Prop. 11 would require hasty implementation. Its deadlines for commissioner application, selection, and map development are very tight, and will not allow for sound and open redistricting. Prop 11 would sabotage the very reform it seeks.

Prop. 11's two-track approach would lessen public participation. The commission would draw districts for the legislature, but the legislature would draw them for Congress. This jackalope system would double the feedback processes, and lower participation.
Prop. 11 would create a redistricting body that is non-representative and unaccountable to voters. The public would have no say about the makeup or actions of the commission.

California's minorities are most at risk from this failing. Our legislature, once virtually all white, is starting to mirror our state's population. Prop. 11 could stall this progress even as our diversity grows. Hence opponents of Prop. 11 include MALDEF, the NAACP Legal Defense and Educational Fund, the William C. Velazquez Institute, the Asian Pacific American Legal Center, and the NALEO Educational Fund. These groups have four decades of hands-on experience in the field and a well-recognized commitment to fair representation for all Californians.

They point out that:
Prop. 11 fails to guarantee diversity among commissioners. In the convoluted process, randomly chosen state auditors pick a nominee pool, and the State Auditor randomly selects most commissioners from it. The results will likely not reflect California's demographics. We move backwards to entrust diversity to a body that is not diverse itself.

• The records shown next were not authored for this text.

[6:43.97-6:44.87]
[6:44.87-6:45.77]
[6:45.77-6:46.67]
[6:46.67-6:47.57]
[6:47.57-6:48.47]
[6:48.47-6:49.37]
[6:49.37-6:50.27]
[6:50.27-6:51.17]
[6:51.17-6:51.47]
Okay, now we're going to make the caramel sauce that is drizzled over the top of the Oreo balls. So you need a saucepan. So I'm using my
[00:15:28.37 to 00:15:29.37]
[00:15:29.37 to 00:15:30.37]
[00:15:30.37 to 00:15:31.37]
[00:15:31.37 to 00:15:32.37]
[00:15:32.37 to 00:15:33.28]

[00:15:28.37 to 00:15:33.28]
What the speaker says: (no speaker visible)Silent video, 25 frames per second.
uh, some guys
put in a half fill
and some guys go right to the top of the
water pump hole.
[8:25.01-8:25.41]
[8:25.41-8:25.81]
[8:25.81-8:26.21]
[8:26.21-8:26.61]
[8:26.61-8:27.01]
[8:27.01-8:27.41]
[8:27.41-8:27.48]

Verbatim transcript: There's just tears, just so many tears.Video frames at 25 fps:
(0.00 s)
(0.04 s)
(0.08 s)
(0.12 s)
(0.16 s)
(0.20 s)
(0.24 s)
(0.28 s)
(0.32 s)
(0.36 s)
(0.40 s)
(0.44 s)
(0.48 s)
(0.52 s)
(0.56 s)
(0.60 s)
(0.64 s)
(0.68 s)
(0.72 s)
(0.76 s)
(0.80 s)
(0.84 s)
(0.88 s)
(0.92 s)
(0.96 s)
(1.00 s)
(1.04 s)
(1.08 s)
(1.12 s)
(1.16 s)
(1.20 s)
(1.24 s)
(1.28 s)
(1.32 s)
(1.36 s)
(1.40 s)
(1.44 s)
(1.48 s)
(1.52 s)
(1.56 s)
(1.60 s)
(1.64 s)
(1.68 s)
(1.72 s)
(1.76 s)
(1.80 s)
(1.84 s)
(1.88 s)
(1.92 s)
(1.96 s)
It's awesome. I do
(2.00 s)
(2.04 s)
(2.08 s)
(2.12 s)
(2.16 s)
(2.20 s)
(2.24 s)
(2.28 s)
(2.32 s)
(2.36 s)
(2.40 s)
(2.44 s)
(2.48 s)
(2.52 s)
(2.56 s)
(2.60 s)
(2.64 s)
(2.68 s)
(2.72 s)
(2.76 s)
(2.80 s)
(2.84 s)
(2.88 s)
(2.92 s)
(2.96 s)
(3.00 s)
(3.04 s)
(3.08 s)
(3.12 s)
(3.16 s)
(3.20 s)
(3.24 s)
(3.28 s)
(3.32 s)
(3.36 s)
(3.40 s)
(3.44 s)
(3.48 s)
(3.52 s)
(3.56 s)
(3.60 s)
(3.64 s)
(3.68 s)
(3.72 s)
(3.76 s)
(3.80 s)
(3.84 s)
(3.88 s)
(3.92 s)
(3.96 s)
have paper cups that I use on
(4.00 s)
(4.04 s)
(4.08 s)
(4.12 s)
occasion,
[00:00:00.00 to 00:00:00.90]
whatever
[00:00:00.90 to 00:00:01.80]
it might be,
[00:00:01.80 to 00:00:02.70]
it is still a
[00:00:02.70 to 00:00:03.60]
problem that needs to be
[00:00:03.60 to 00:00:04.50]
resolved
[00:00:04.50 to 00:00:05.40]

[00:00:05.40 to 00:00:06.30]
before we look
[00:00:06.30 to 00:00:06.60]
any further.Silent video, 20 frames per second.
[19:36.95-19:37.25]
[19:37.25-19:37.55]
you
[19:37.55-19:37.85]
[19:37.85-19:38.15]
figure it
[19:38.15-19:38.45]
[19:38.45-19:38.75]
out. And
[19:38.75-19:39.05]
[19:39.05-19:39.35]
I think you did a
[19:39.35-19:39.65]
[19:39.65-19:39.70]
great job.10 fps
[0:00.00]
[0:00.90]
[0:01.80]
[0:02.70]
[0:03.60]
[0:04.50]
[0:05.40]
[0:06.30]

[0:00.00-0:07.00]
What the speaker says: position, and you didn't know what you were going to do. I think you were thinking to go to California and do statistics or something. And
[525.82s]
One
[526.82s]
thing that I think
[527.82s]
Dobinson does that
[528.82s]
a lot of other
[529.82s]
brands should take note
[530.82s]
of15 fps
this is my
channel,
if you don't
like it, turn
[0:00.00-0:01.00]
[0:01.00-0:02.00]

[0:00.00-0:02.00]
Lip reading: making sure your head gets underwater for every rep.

Prop. 11 will make it harder to draw districts where under-represented groups can choose candidates of their choice. Each State Senate district would contain two State Assembly districts, "nested" like walnut halves in a shell. But nesting breeds rigidity.

Academic research and past redistrictings have shown that it reduces the flexibility needed for districts that reflect the minority presence. According to a 2006 report from UC Berkeley's Institute for Governmental Studies, nesting would harm Latino voters. Considering demographic trends, Asian Americans will be increasingly at risk.

Prop. 11 will make it harder to comply with the Voting Rights Act (VRA). Nesting raises barriers to compliance. Do commissioners draw a VRA-compliant map first and then try to nest where they can? If so, how? Nesting is a technical snarl likely to create confusion for commissioners.

Prop. 11 relies on an already delicate VRA. Some proponents dismiss the threat to minorities, stating that the VRA would have top priority in the criteria for drawing districts. Yet the VRA itself is under threat. The current Supreme Court may further gut it, and if this safety net breaks, the initiative offers no further protection.

And, as noted, Prop. 11 is an initiative, not a statute, so we could be helpless as its flaws materialize. It could freeze our feet in cement.

Confronted with these problems, many proponents shrug and say that anything is better than the approach that led to the flawed redistricting of 2001. Voters rejected this recipe for trouble in 2005 and it's not the way to make important public policy decisions.
The goal of redistricting should be fair representation for all. Yet Proposition 11 will likely undercut it. For all Californians, this road of good intentions could lead to its classic destination.